### Provided data
-- Opening Marker --
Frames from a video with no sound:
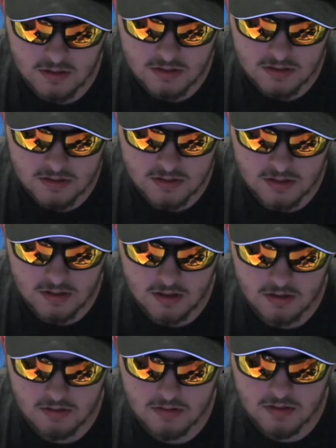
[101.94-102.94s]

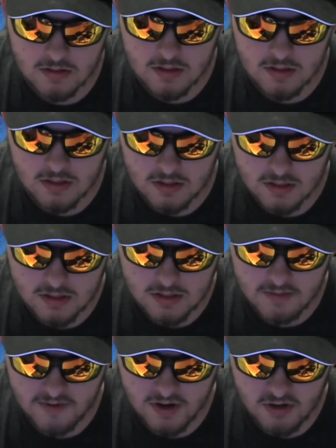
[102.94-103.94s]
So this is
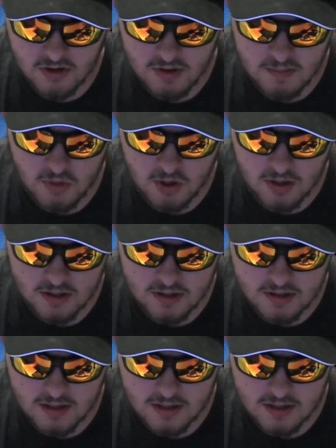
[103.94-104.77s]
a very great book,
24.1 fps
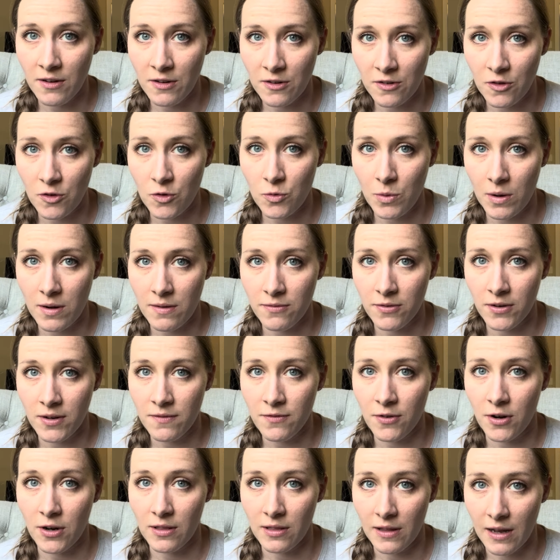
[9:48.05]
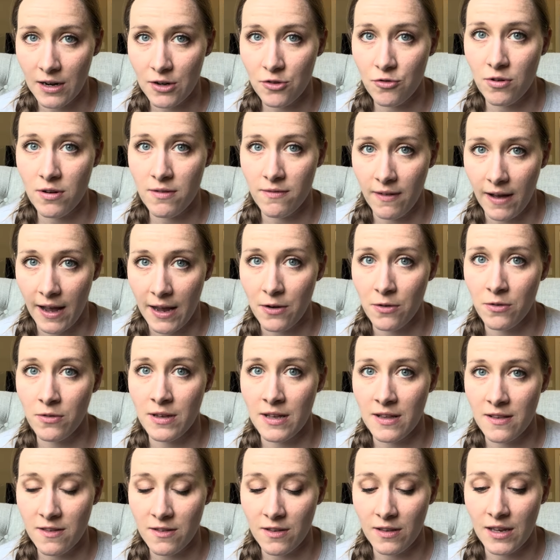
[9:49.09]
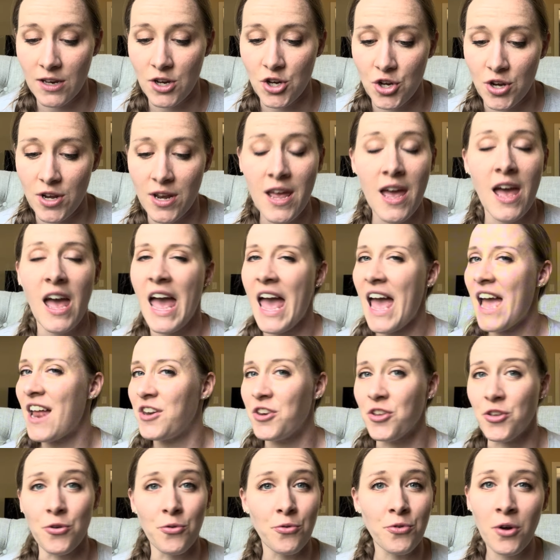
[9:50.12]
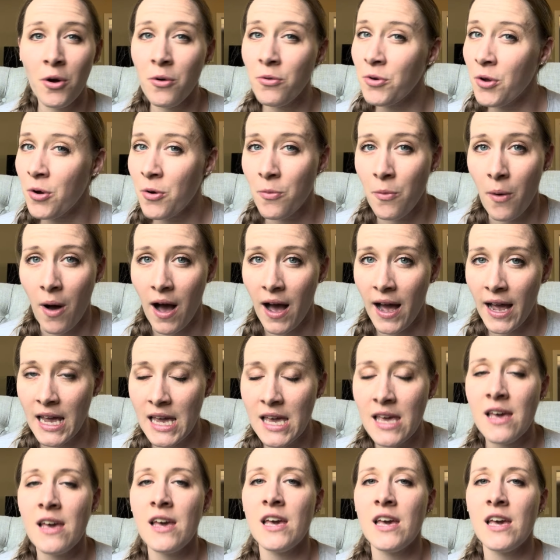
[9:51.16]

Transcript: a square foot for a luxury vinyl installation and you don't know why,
-- Closing Marker --
### What you are asked to do
For this step, transcribe all the material above exactly and drop the images.

### Result of the exercise
Frames from a video with no sound:
[101.94-102.94s]

[102.94-103.94s]
So this is
[103.94-104.77s]
a very great book,
24.1 fps
[9:48.05]
[9:49.09]
[9:50.12]
[9:51.16]

Transcript: a square foot for a luxury vinyl installation and you don't know why,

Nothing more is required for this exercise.